Öndög makes no explicit references to Mongolia: the viewer has to deduce the location via secondary information (or because the internet says so). In investigating landscape in film, one is considering landscape as more than mere spatial background that necessarily accompanies the depiction of actions and events. However, landscape is not solely a representation of nature. There is always a human presence embedded in the framing. Our perception of nature is always pervaded by our ideas and memories of it. We do not look at it purely objective, as if from a distance, but we see it instead as an inhabited environment: both symbolically, in relation to the narrative, and in site-specifically, linked to our preconceptions about the location. Wang uses beautiful compositions to show his respect for the landscape that both humans and animals inhabit, often framing them in the same way: observed from a distance and with minimal dialogue. At certain moments, the figures even seem to dissolve into the landscape, fusing with the steppe. Just as both Dinosaur’s and Norovsambuu’s life gets turned upside down, so does the landscape, turning from solitary and ordered to vibrant. The sex scene between Dinosaur and Norovsambuu operates as a narrative and visual turning pointFurthermore, the sex scene has a ritualistic layer to it: as the camera seems to blur the distinction between animal and human, blending camel (they have sex right in front of it) and the couple, camouflaged under an enormous pile of fabric.. After it, Dinosaur opens up, even welcoming new life, while we see Norovsambuu entering adulthood. The landscape is represented more freely with untamed horses running wildly through the frame, in contrast to the wolves that had to be eliminated at the beginning of the movie. The recurring motif of open doors (or opportunities) is set in opposition with the voyeuristic framing of Dinosaur early on, where she is repeatedly shown inside, shot from outside through her window, as if she is locked up, feeling stuck. This feeling of entrapment gets even more intense because it is alternated with shots of the endless landscape.
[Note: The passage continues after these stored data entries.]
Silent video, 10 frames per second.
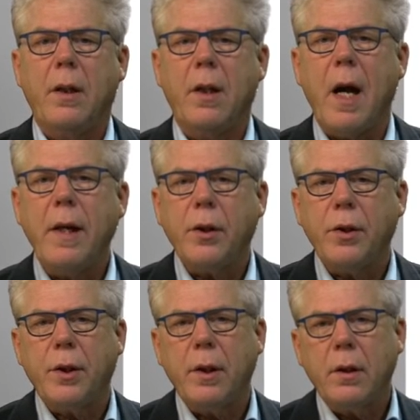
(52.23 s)

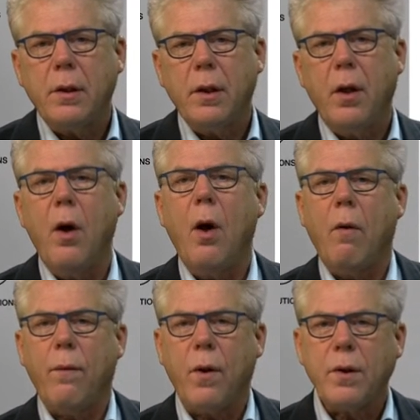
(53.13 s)
nitrogen,
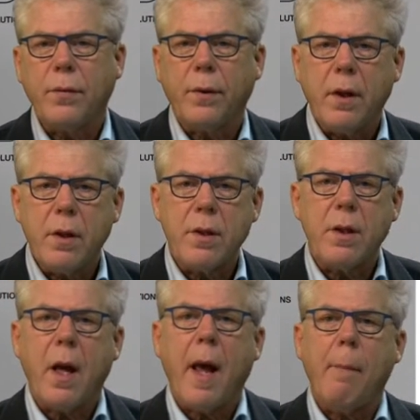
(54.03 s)

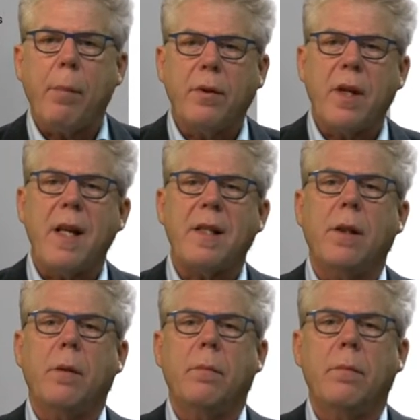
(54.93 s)
phosphorus, and
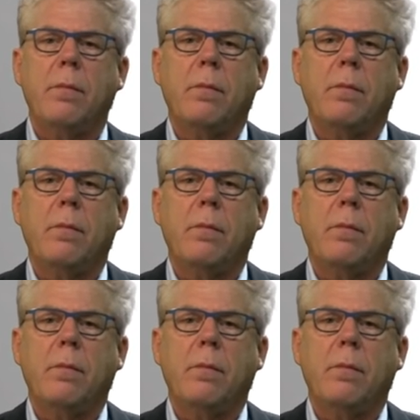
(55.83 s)
potassium.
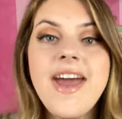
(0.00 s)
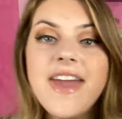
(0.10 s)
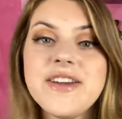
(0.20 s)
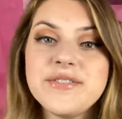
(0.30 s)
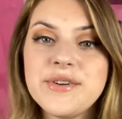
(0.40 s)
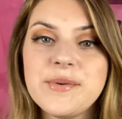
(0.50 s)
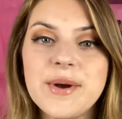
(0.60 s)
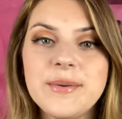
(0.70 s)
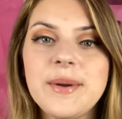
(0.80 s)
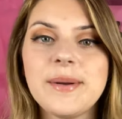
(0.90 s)
Hey
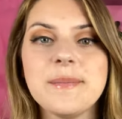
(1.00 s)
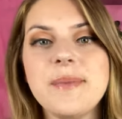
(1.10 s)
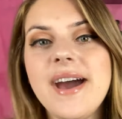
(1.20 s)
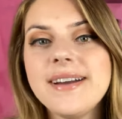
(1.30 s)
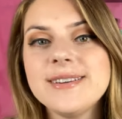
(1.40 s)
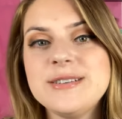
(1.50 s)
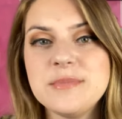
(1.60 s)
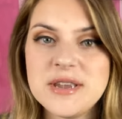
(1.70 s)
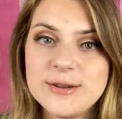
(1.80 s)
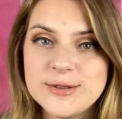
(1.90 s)
everyone, welcome back
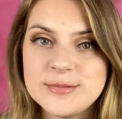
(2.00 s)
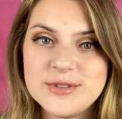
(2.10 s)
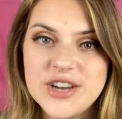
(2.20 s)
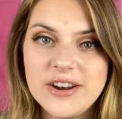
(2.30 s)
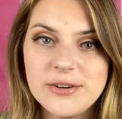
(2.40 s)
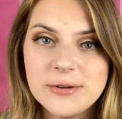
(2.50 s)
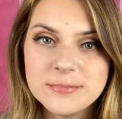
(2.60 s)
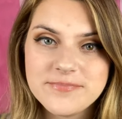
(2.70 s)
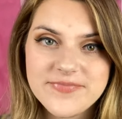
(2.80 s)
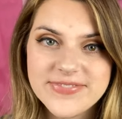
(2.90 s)
to my YouTube channel.
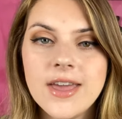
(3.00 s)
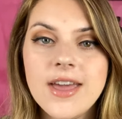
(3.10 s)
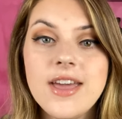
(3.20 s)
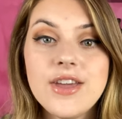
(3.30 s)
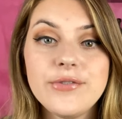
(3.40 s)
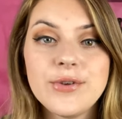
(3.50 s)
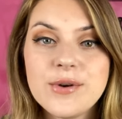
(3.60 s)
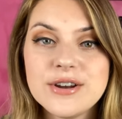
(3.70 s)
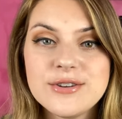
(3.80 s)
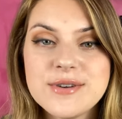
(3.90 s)
If
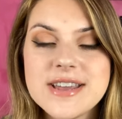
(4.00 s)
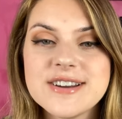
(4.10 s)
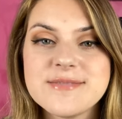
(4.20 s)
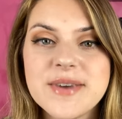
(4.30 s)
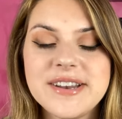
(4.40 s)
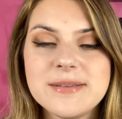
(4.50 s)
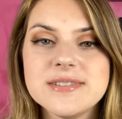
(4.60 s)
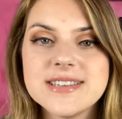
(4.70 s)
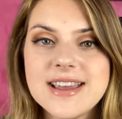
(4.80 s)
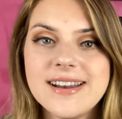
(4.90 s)
you are new here, my name
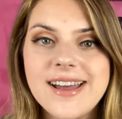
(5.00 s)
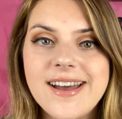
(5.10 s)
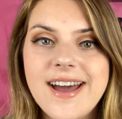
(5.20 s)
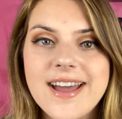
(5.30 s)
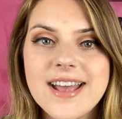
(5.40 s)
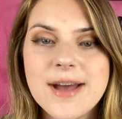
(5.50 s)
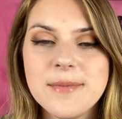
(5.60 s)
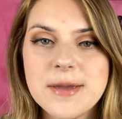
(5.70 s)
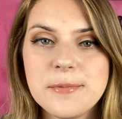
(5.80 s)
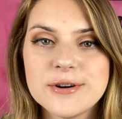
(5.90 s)
is Anna. I
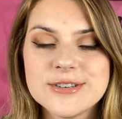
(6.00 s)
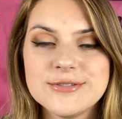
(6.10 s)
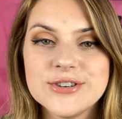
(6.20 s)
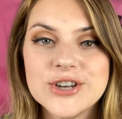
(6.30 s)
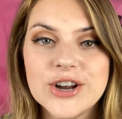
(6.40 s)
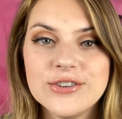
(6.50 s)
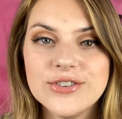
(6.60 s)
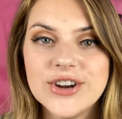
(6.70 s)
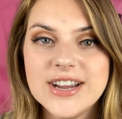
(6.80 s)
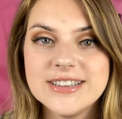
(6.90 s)
am a portrait
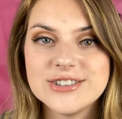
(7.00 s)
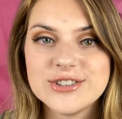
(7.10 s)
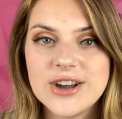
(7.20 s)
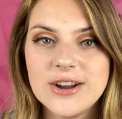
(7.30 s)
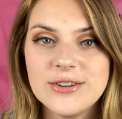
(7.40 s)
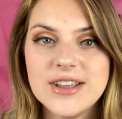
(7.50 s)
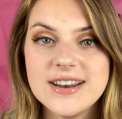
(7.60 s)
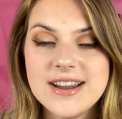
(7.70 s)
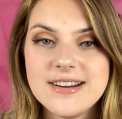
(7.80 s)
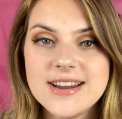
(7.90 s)
photographer in the
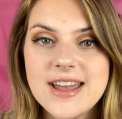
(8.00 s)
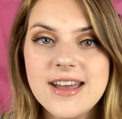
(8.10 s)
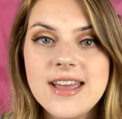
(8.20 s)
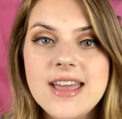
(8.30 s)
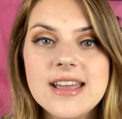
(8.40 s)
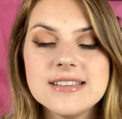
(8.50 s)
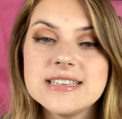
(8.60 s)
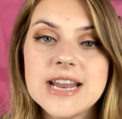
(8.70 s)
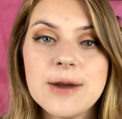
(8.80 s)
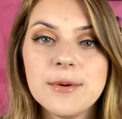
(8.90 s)
Chicagoland area, and
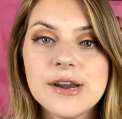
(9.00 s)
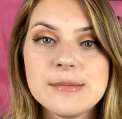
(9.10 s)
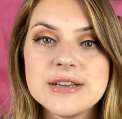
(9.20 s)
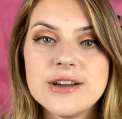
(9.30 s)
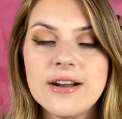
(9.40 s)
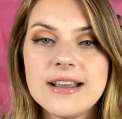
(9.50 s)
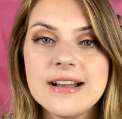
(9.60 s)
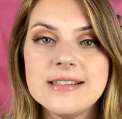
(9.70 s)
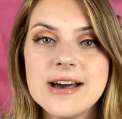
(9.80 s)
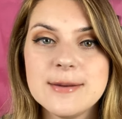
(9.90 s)
today we're going to be
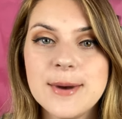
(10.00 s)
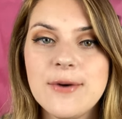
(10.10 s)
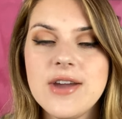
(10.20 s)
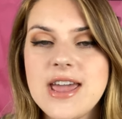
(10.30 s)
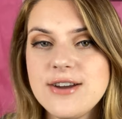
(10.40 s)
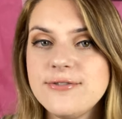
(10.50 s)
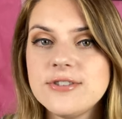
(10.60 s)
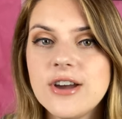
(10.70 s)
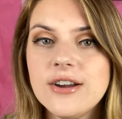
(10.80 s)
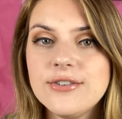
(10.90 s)
talking a lot about hair
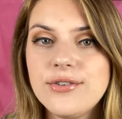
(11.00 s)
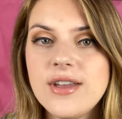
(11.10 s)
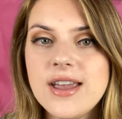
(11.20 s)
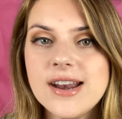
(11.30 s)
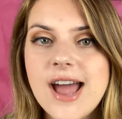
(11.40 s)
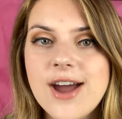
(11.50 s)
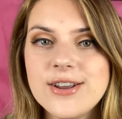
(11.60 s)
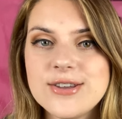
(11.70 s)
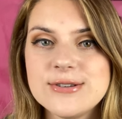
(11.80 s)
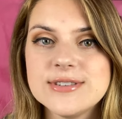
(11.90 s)
photography and how
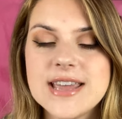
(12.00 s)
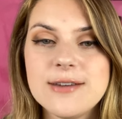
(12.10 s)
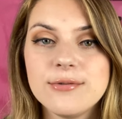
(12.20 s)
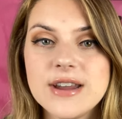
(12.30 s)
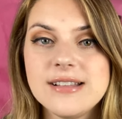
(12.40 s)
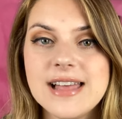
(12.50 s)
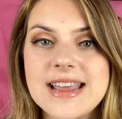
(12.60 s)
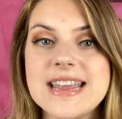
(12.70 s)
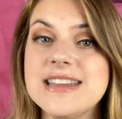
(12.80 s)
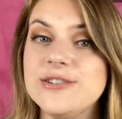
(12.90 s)
to use a ring
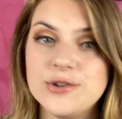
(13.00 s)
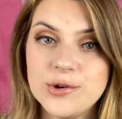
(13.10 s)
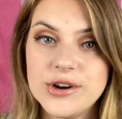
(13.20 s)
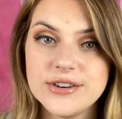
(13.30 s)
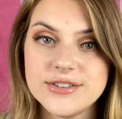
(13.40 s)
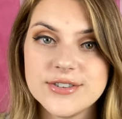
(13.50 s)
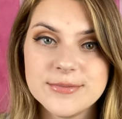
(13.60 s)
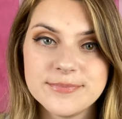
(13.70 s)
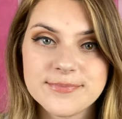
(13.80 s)
light indoors.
Öndög (Wang Quan’an, 2019)

Landscape in film can be a spectacle—something beautiful and visually pleasant, yet imprinted with power relations creating a problematic balance between who is gazing and what or who is being gazed upon. Wang counters exoticism by playing with the power relations embedded in cinematic landscapes, as he exposes the preconceptions of his viewers and denounces them by showing how modernity creeps in, even in the most remote corners of the world. We see the herding of sheep with factories looming in the background. There is a bus stop in the middle of nowhere, where Dinosaur waits for the result of her pregnancy test and enjoys a smoke. The epic grandeur of the Mongolian plateau is ever-present but there is always an added layer to it—traces of modernity, serving as (humorous) contrast. Yet, the majority of Mongolia can hardly be described as nomadic anymore. While Mongolian nomadic identity has been appropriated and perpetuated in Western Orientalist discourse, the myth is also a Mongolian-produced self-fiction: a fiction that both glorifies and blasphemes nomadic identity. In Öndög however, Mongolia is not solely represented as exotic, marvelous, or picturesque. Hereby Wang de-territorializes the narrative, away from a familiar and codified exoticism. Rather than being a “pure” culture untainted by any foreign influence, the Mongolian identity is here shown as constructed in relation to its global relations, introducing modernity to all corners of society. Öndög does not obscure the fact that the landscape is impressive or that Dinosaur lives in a yurt; Quan’an however denounces the poverty in only showing Mongolia as a static world and adds traces of modern life to depict Mongolia in a dynamic state, adjusting to a modern world while keeping its particularity. In Öndög, there is no need to choose between tradition or modernity.